MADSci Developer Bible

Guidelines when developing for MADSci.

Managers and Clients

Functionality of the system should be broken up into Managers and Clients.
Managers should be central arbiters of their respective functionality, with Clients used by other parts of the system to interact with the Managers.
- For example, the ResourceManager is the central authority for the resources it manages, while other parts of the system use the ResourceClient to interact with the resources via the manager.
Managers should play nice with distributed systems: they should use a language- and system-agnostic communications interface that can be used over the network, such as REST HTTP APIs.
Managers should be solely in charge of interfacing with things like databases.
Clients should not be directly interacting with databases
Clients should be dependency light and standardized.
Managers should be modular: a user should be able to write and use their own manager implementation in place of a default implementation, so long as it implements a compliant version of the existing manager's API.

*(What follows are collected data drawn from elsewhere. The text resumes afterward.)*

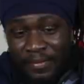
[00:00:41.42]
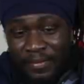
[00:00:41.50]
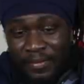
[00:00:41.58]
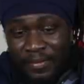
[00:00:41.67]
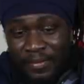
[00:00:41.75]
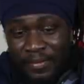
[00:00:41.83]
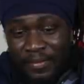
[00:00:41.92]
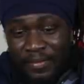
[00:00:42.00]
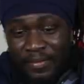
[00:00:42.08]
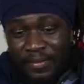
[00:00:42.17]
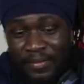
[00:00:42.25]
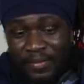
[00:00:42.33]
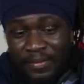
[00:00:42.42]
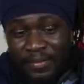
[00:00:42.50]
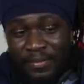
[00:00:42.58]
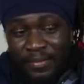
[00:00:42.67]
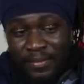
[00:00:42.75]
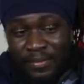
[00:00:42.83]

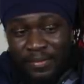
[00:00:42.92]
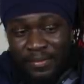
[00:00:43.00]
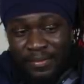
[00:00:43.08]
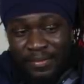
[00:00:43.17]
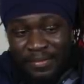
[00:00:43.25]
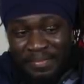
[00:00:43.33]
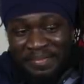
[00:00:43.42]
(silent)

Where possible, components of a MADSci lab should be defined using Definition YAML Files.
Definition files should be named according to the form instance_name.component.yaml.
- For instance a lab definition for the lab TestLab should be named test_lab.lab.yaml, an example PCR workflow definition should be pcr_example.workflow.yaml, etc.
In general, the system should only make changes to definition files at direction from the user, i.e. via an explicit CLI command, use of the Dashbaord to edit the definition of a component, etc.
- If the user is making a change to the definition of some component of the system at runtime, they should be given the choice to update the definition file with that change or not in situations where they might reasonably want to make a temporary change.
  - For instance, a user might reasonably expect to temporarily add a node to a workcell (for instance, for debugging purposes). However, it's reasonable to assume that if they're making a change to a workcell's default resources, they intend that to update the workcell's definition (as the default resources only really matter in the definition)
- The one general exception to this rule is setting unique ID's automatically. A definition file should be updated to include the corresponding unique ID if the system generates that ID at runtime. This enables persistence of relationships across restarts for related items.

Components of the system that need configuration, such as Managers and Nodes, should support the following:

A Config section in their Definition File that allows the user/maintainer to define configuration parameters, their default value if any, whether or not they're required, and whether they can be set after startup.
CLI arguments to set the values of configuration parameters at runtime.
Setting configuration values via their client, with a set_config method.

Hard-coded absolute paths are to be avoided at all costs.
Instead, use relative paths anchored to some known fixed point, such as a configurable working directory or the current file.
- If you know the target will always be in a certain location relative to the current file, use the path relative to the current file
- If you know the target will always be in a certain location relative to some directory, use the relative path from that directory and allow the user to configure the working directory without changes to source code (e.g. via command line argument)
The only place where hard-coded paths are acceptable is for resources like drivers or DLL's that are automatically installed in fixed locations. In such cases:
- The hard-coded path can be used as the default value for a configurable parameter that can overriden without changes to source code (e.g. via command line argument)
- If the hard-coded path points to a location in a users home, the path should use Path.home() or equivalent, to avoid fragile assumptions like specific user's running the code.

Use the following rules of thumb when considering how to store data or state across your lab:

If the data is ephemeral or frequently changed and doesn't need to be shared between different parts of the system, it can be stored in memory as a variable.
If the data is ephemeral or frequently changed and needs to be shared, consider using a caching database like Redis to allow distributed access to the data.
If the data is ephemeral, doesn't need to be frequently changed or shared, and is large, consider using a temporary file.
If the data needs persistence, isn't changed frequently, and doesn't need to be shared, it can be stored in a file.
If the data needs persistence, isn't changed frequently, and needs to be shared, it should be stored in a relational database, such as PostgreSQL.
If the data needs persistence, isn't changed frequently, needs to be shared, and is large, consider using object/cloud storage like Globus Transfer or S3.